§ **Aim of the task**: Starting at the line that contains "[0:02.00-0:03.00]", write out every line to the end of the records below exactly, and leave out the pictures.

▽

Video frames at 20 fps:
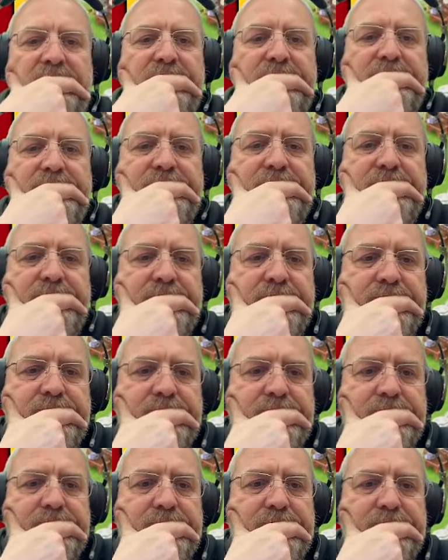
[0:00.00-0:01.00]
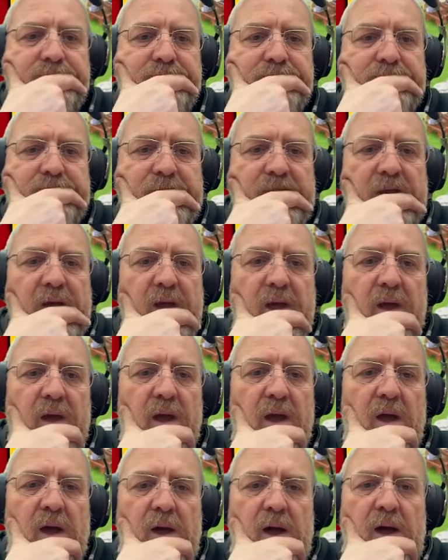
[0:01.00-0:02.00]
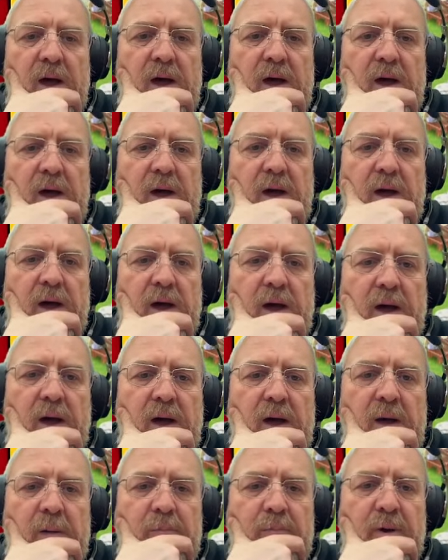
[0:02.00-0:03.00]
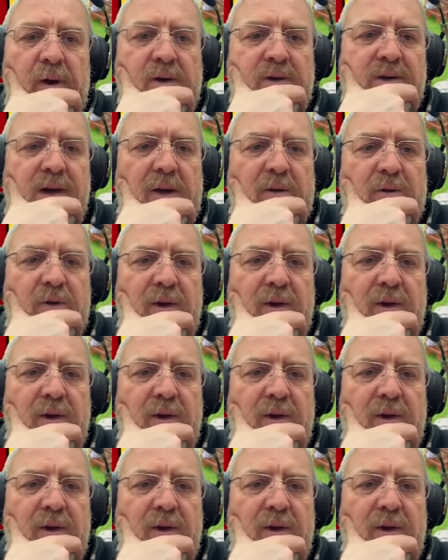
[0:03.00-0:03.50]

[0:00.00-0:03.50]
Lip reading: Burnt Out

△

§ **Written reply**:
[0:02.00-0:03.00]
[0:03.00-0:03.50]

[0:00.00-0:03.50]
Lip reading: Burnt Out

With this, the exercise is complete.